Increasing EPA and DHA Concentrations in Blood to Modify Diabetes Risk
Fats are carried in the blood in many forms (chylomicrons, lipoproteins, etc). The enzyme, lipoprotein lipase, found in blood vessels, muscle and fat cells releases free fatty acids, also known as nonesterified fatty acids (NEFA), which serve as a fuel source. NEFA can be chronically elevated and have pathological consequences in individuals who are obese or diabetic. Elevated NEFA are an independent risk factor for sudden death.
A new study confirms NEFA are a marker of type 2 diabetes. More importantly, increasing omega-3 fatty acid status, i.e. eicosapentaenoic (EPA) and docosahexaenoic (DHA) acid concentrations in blood, may help protect against diabetes. Steffen and colleagues measured fasting NEFA concentrations from 5,697 participants in the Multi-Ethnic Study of Atherosclerosis (MESA) over an average period of 11.4y. They observed significant differences in outcomes between those in the low (<75 percentile) and high (≥75 percentile).

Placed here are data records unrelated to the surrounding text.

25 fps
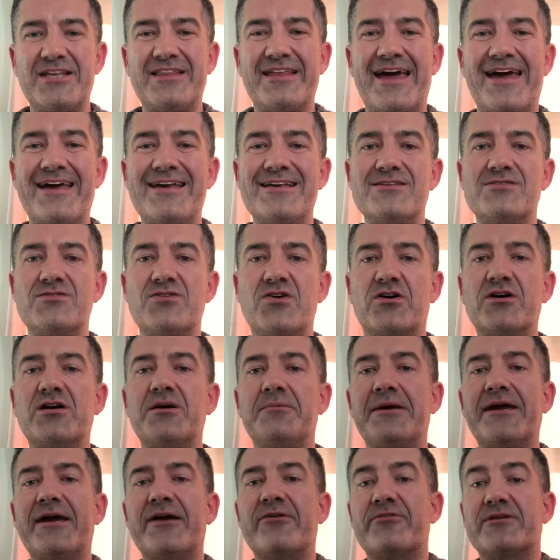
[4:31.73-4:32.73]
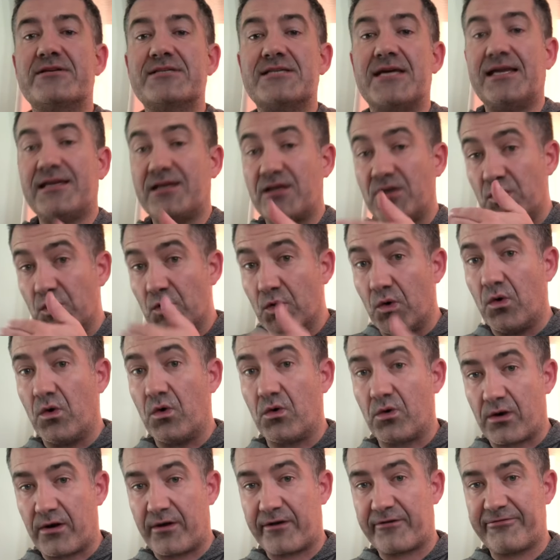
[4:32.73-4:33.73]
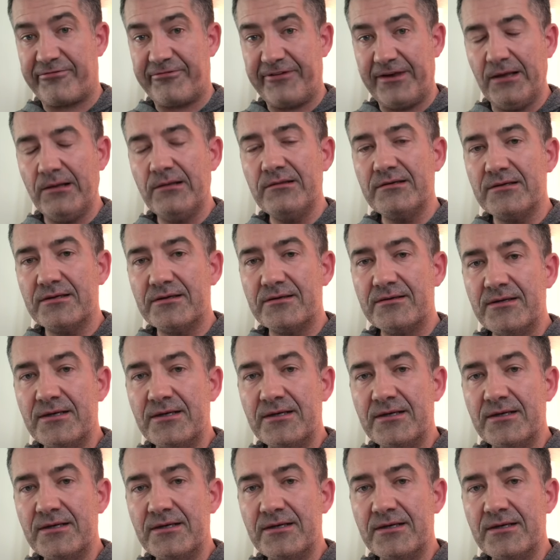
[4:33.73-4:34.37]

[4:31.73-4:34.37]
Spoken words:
that is not going to be irritating your auric field.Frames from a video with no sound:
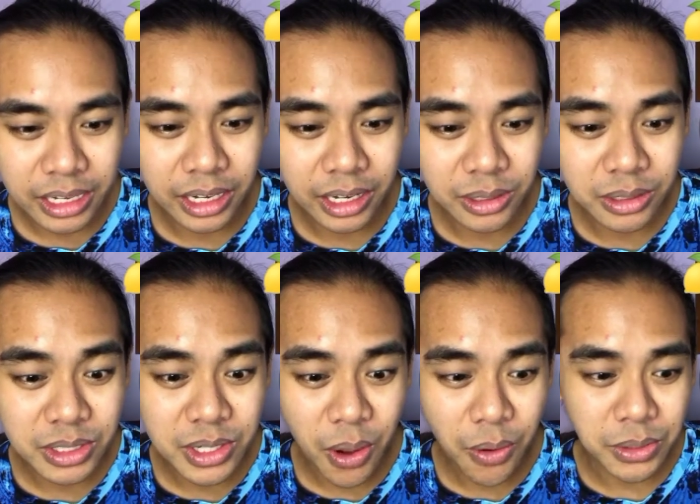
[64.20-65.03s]
He looks
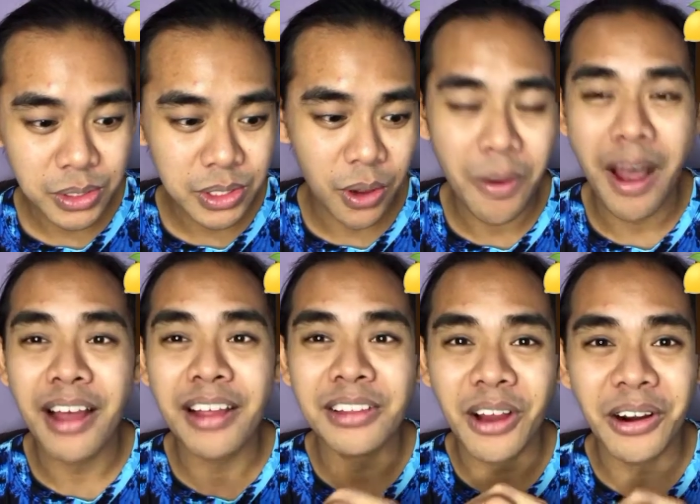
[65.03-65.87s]
so
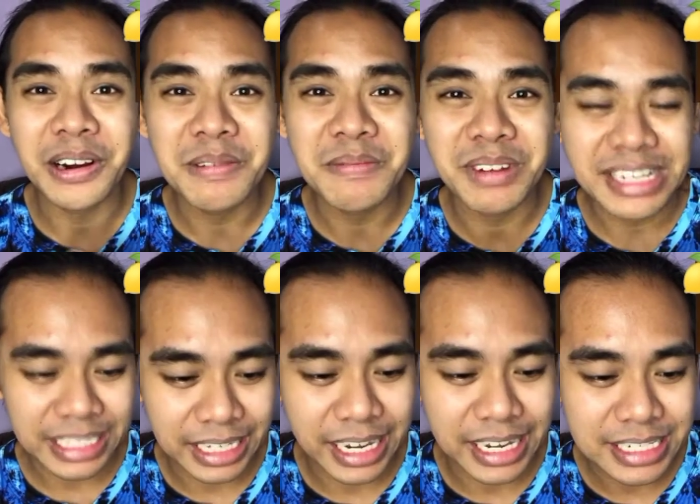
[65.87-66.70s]
adorable
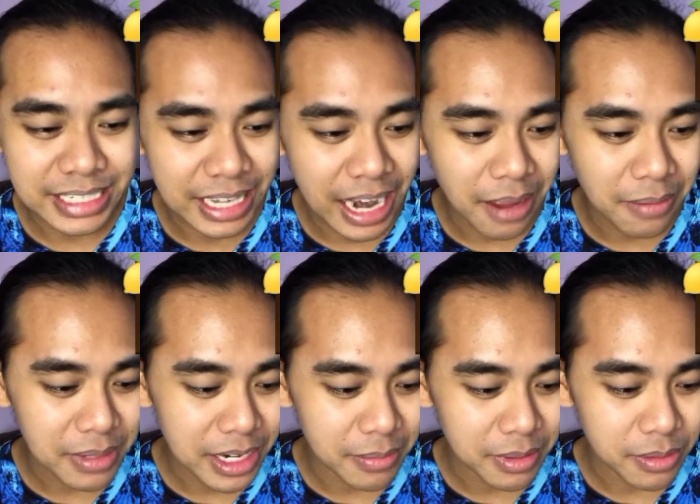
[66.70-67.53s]
guys.
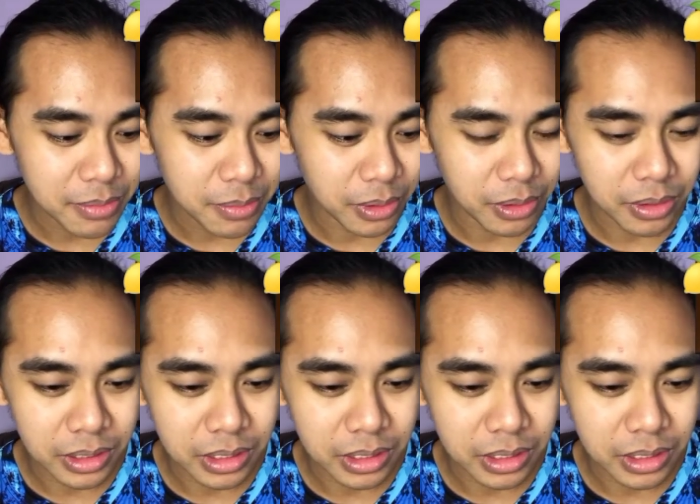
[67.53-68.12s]
Grabe naman po.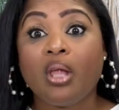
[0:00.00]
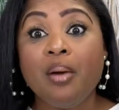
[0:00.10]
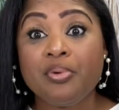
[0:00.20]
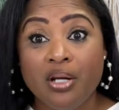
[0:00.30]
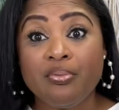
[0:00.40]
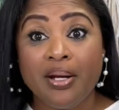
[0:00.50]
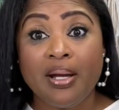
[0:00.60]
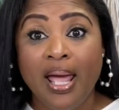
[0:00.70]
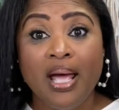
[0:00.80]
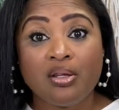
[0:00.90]
I'm getting ready
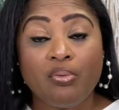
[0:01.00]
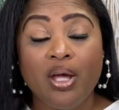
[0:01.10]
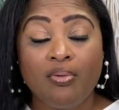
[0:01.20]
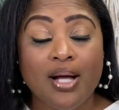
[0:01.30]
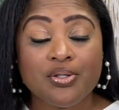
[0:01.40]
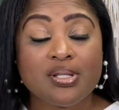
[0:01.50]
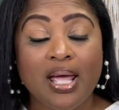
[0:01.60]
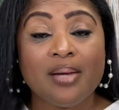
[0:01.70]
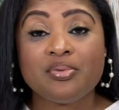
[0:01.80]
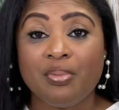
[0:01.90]
to add the Weight Watchers
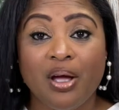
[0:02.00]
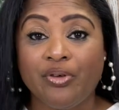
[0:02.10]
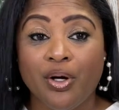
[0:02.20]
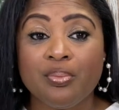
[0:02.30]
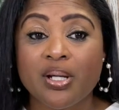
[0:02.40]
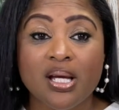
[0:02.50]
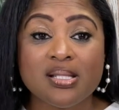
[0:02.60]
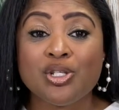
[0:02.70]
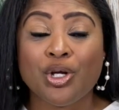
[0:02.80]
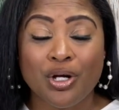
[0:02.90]
app to my phone
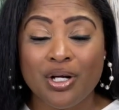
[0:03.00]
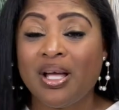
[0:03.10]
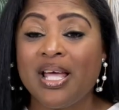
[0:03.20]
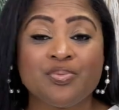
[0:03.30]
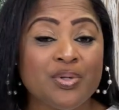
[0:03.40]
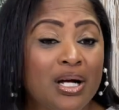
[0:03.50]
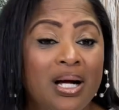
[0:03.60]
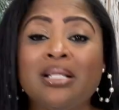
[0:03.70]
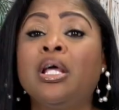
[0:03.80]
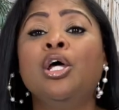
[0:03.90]
because your girl has put
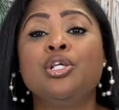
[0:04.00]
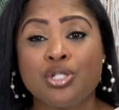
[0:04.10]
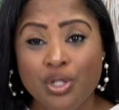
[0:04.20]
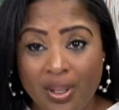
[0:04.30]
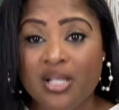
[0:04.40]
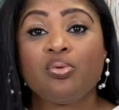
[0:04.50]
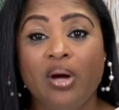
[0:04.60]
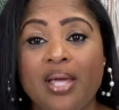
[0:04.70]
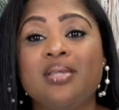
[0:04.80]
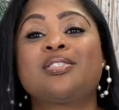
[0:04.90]
on too much
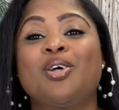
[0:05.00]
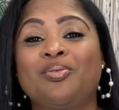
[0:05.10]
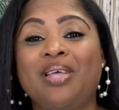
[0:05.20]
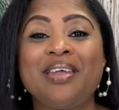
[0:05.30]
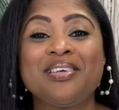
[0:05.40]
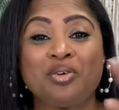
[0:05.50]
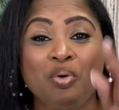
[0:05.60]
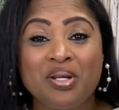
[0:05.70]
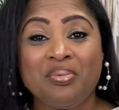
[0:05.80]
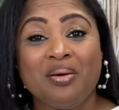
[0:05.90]
weight. So that is
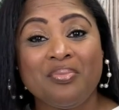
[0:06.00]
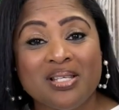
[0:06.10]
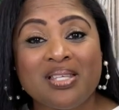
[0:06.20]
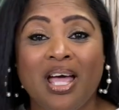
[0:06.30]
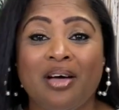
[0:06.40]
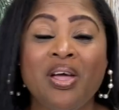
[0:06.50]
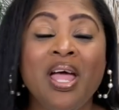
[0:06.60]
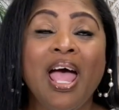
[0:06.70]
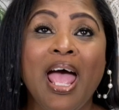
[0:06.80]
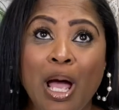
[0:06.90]
going to be a must-have
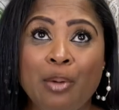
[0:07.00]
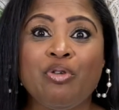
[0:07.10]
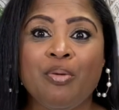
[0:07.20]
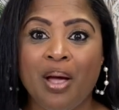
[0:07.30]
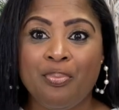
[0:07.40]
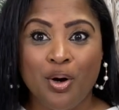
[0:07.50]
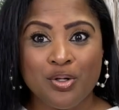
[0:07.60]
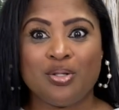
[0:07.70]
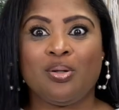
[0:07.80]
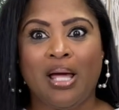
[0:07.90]
app for my
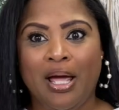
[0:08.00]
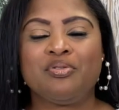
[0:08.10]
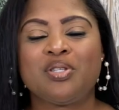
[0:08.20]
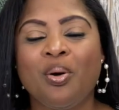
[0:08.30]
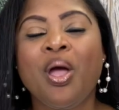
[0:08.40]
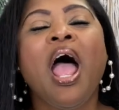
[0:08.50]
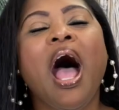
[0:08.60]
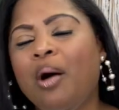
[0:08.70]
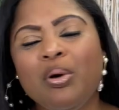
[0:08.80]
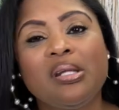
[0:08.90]
personal life. So
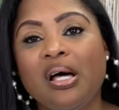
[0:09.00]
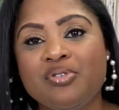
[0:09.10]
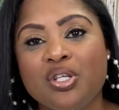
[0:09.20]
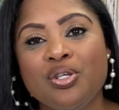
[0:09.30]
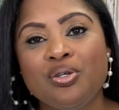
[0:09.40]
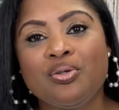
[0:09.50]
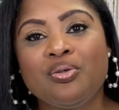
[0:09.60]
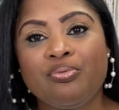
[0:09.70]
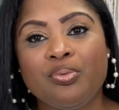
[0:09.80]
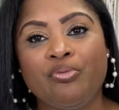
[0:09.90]
I would love to
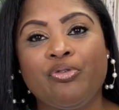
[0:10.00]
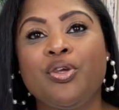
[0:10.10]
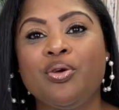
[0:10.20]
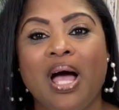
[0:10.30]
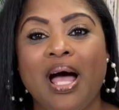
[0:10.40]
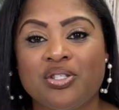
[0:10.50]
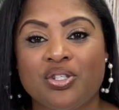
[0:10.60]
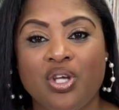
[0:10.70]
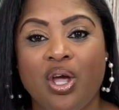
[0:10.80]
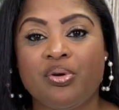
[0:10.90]
you for you guys to
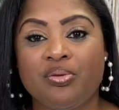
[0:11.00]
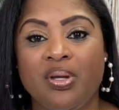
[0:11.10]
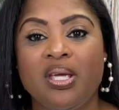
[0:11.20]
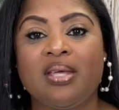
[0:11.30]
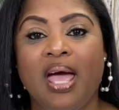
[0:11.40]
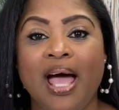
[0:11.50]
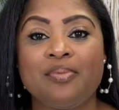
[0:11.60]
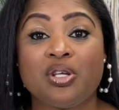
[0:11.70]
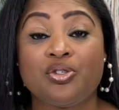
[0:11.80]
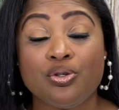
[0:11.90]
share with me the
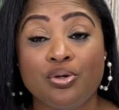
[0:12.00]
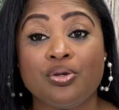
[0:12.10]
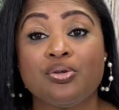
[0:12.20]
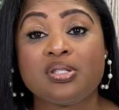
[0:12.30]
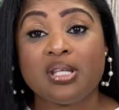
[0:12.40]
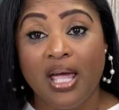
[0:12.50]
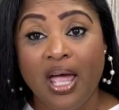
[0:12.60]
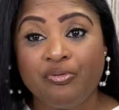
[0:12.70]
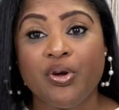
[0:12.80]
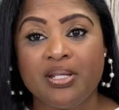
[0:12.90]
apps that you use
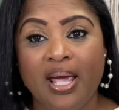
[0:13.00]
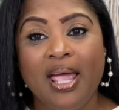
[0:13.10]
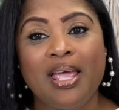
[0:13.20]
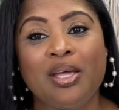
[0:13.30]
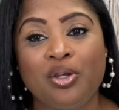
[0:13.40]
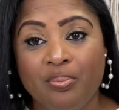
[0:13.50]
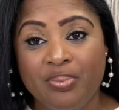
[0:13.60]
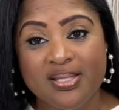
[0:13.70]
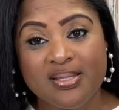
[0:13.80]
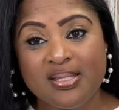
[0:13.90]
every day in your
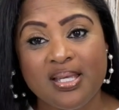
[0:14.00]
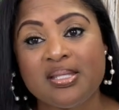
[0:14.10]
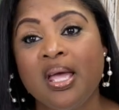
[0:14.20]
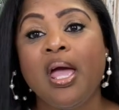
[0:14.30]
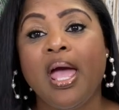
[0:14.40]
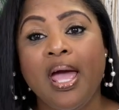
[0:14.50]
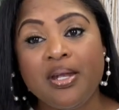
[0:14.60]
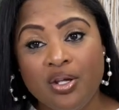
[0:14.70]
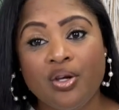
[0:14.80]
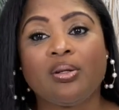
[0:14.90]
businesses
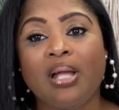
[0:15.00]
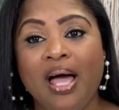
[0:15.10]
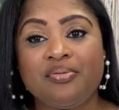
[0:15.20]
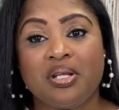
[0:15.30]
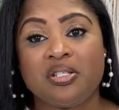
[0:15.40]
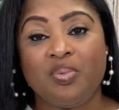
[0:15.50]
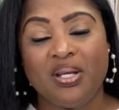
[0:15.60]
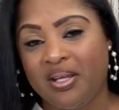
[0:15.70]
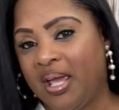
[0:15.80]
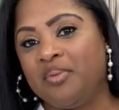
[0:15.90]
and in your lives that has
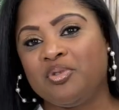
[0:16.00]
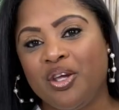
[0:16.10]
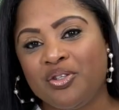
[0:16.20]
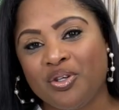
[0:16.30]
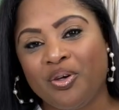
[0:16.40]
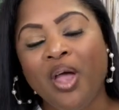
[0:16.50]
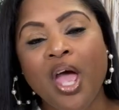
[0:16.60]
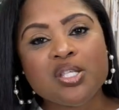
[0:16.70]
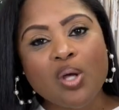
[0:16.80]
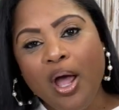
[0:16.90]
been a game changer.
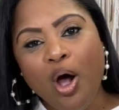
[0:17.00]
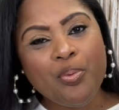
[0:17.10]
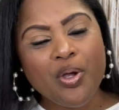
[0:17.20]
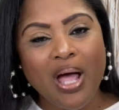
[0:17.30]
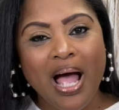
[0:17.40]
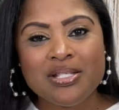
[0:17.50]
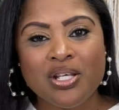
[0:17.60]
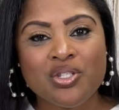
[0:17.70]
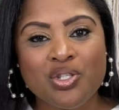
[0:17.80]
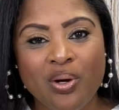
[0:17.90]
So I hope you guys
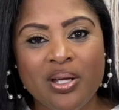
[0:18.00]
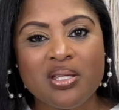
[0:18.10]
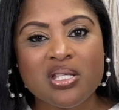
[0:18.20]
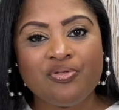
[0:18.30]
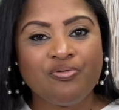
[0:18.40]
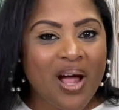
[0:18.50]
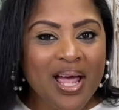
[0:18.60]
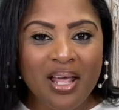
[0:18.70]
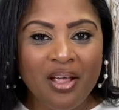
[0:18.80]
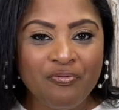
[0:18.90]
enjoyed this
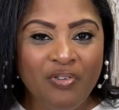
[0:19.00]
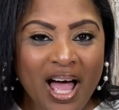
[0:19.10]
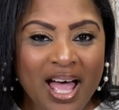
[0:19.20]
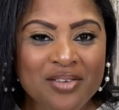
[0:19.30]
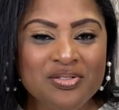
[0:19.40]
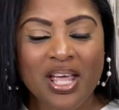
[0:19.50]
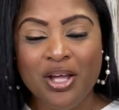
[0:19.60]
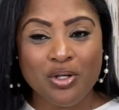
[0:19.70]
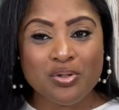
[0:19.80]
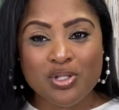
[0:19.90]
Friday Five.
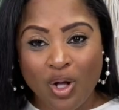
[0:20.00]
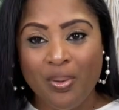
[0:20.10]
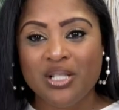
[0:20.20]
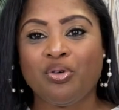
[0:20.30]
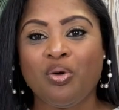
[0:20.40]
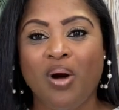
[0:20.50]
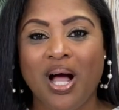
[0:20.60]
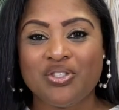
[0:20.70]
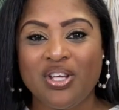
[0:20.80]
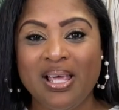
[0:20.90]
Thank you so much for
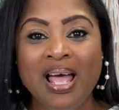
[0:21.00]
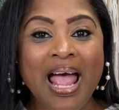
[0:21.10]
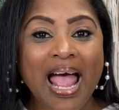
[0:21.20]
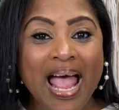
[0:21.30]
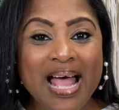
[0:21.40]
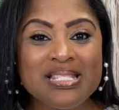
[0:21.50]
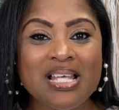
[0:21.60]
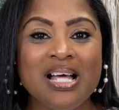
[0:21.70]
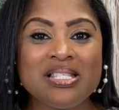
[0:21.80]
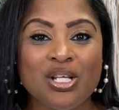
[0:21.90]
watching. And
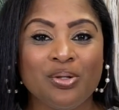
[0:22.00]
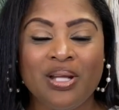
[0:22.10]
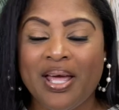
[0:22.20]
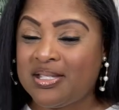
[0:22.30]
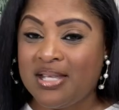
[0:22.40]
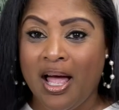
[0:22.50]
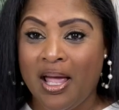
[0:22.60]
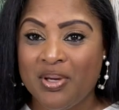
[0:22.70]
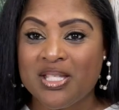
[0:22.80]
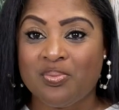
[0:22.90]
until next
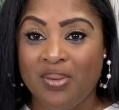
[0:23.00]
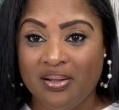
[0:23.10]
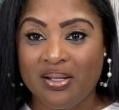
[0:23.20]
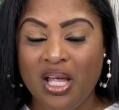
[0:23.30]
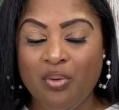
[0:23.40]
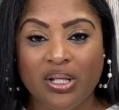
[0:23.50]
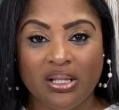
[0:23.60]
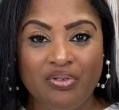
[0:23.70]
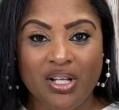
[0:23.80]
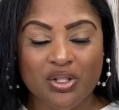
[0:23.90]
time, it's Melanie with
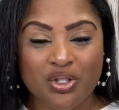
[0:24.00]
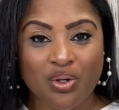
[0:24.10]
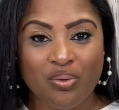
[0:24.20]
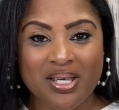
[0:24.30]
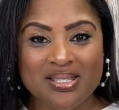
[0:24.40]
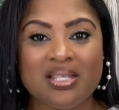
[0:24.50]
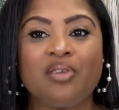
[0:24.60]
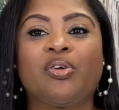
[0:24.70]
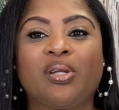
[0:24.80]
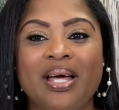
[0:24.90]
Living
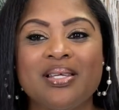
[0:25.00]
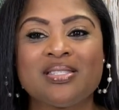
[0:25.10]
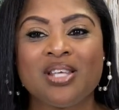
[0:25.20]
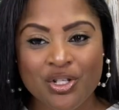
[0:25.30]
Luxuriously for Less.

The low and high group mean n-3 fatty acid phospholipid concentrations were 3.9% and 7.5%, respectively. The benefit seen in the high group is consistent with recommendations by Harris who characterized a low-risk profile as a red blood cell omega-3 index > 8%. Generally, most people have an omega-3 index of 3-5% unless they supplement with EPA+DHA.
This new study provides more evidence that EPA and DHA may play a role in healthy aging.